2. Ok, so: Israel started using drone attacks in summer 2001.  The U.S. said: hey, those are extrajudicial killings.  Those are illegal.  Bad, Israel, no!  (Hey, if you want background on drones, try Jane Mayer's article in the New Yorker; it's like everything Jane Mayer writes, meaning extremely good).  But then 9/11 happened and the U.S. was like, YAY DRONES!

So I kept telling my douchecanoe professor that drone attacks were illegal under CIL.  And he kept telling me they weren't and I should be reading some cat named Ken Anderson who would put me straight.  So I read Ken Anderson.  And Ken Anderson called drone attacks "per se illegal."  He said:

To put it simply, the international law community does not accept targeted killings even against al Qaeda, even in a struggle directly devolving from September 11 . . . The result is that a strategic centerpiece of U.S. counterterrorism policy rests upon legal grounds regarded as deeply illegal – extrajudicial killing is one of the most serious violations of human rights, after all, as well it should be – by large and influential parts of the international community.
3. My paper is done, my point proven, Elvis has left the building.  And THEN I had to write 19 other pages of bullshit to finish this fucking thing. 

AND I had to write all those pages for a man who suffers from severe reading comprehension problems apparently, no less.

But lookit that, Readers!  You mighta just learned something today!

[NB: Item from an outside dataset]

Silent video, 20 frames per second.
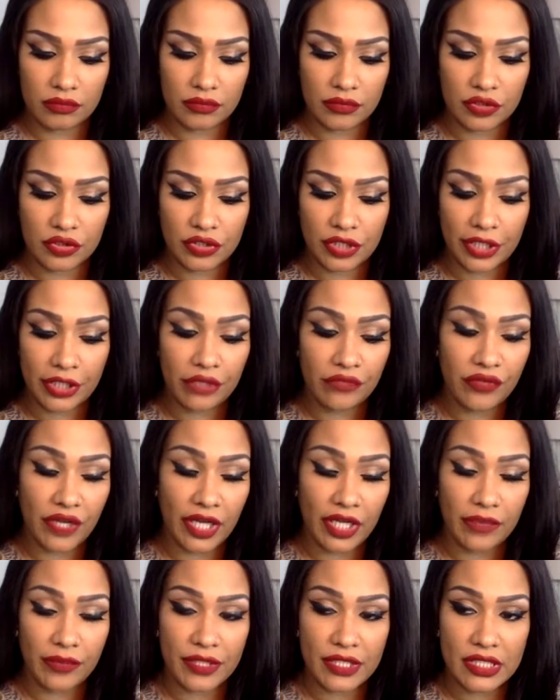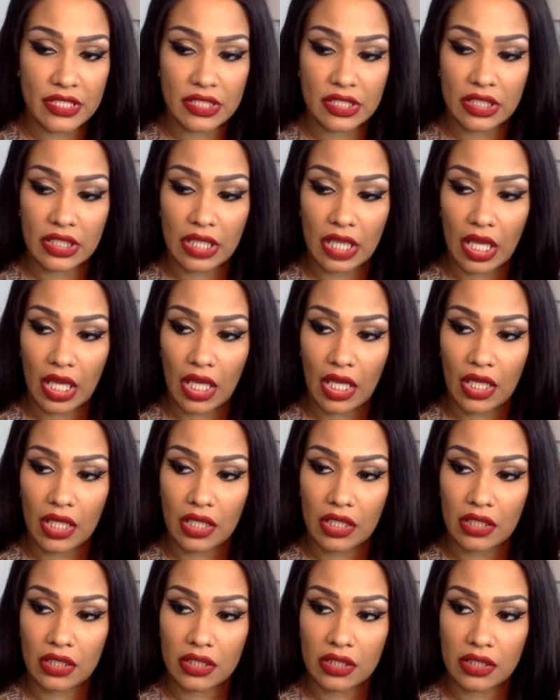did you take your vitamins
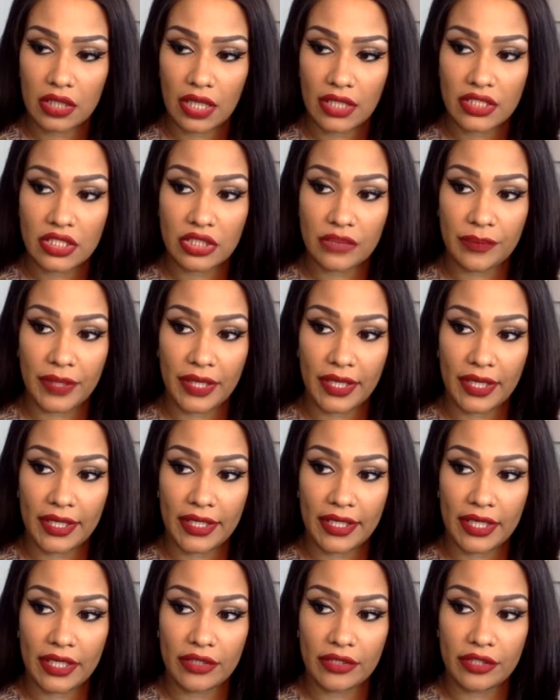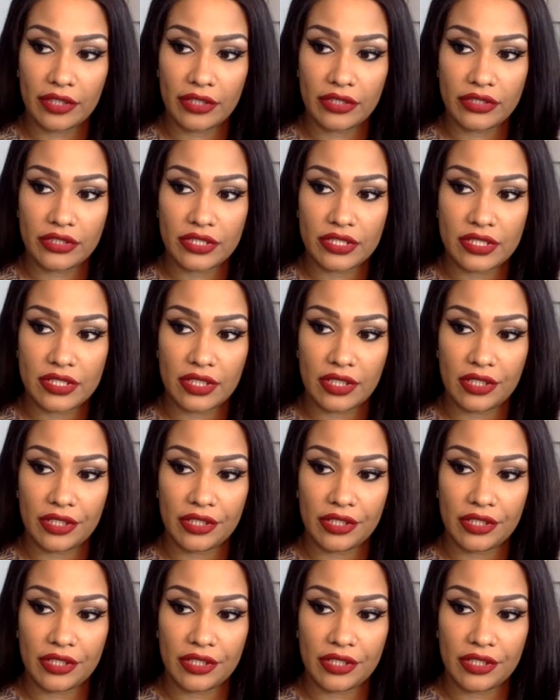today? I took mine. I don't know. It's just,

Anyway, if anyone is like reeeeaaaaally interested, I guess you can email me and I can email you my paper.  Basically the U.S. is now claiming we can use drones now under the legal justification of self-defense.  Except of course the way we characterize self-defense as this big fuckoff power that allows us to do whatever and kill whomever we want?  STILL NOT ACCEPTABLE under CIL.  We are just swinging and missing over here, folks.

That's it.  I still have a post to write about the legal status of the Gitmo detainees, and I want to write a post about being a "whore," but my brain has gone soft and mushy and I am going to do something to entertain it before it has just had it with me and tries to escape out my ear and make a break for the door.

But remember, like I said: I know I have been doing international law all year and written many a paper on it and have had internships and jobs working on it but I am still not a lawyer.  No relying.  I am right, though, so whatever with my fucking professor.

6 comments:

  1. Don't all good revolutionary moments have a humble beginnings as minor cocktail party insurrections? I really enjoyed that part.

    ReplyDelete
  2. congratulations!!! Now go out and celebrate.

    ReplyDelete
  3. Well done, Galye! And thanks for this post, this is very interesting.

    Btw, what happend to that griffin in the ceiling? :D

    ReplyDelete
  4. Nothing yet! There is a trap up there, but it's wily, that griffin - the trap has been checked once, and all the food was eaten, and the door shut on the trap . . . but nothing in the trap.

    Smart bastard :)

    ReplyDelete
  5. OH MY GOD, YES.

    Heather, how did I miss that???? It's the wolves in the walls!!!!

    "And when the wolves come out, it's all over!"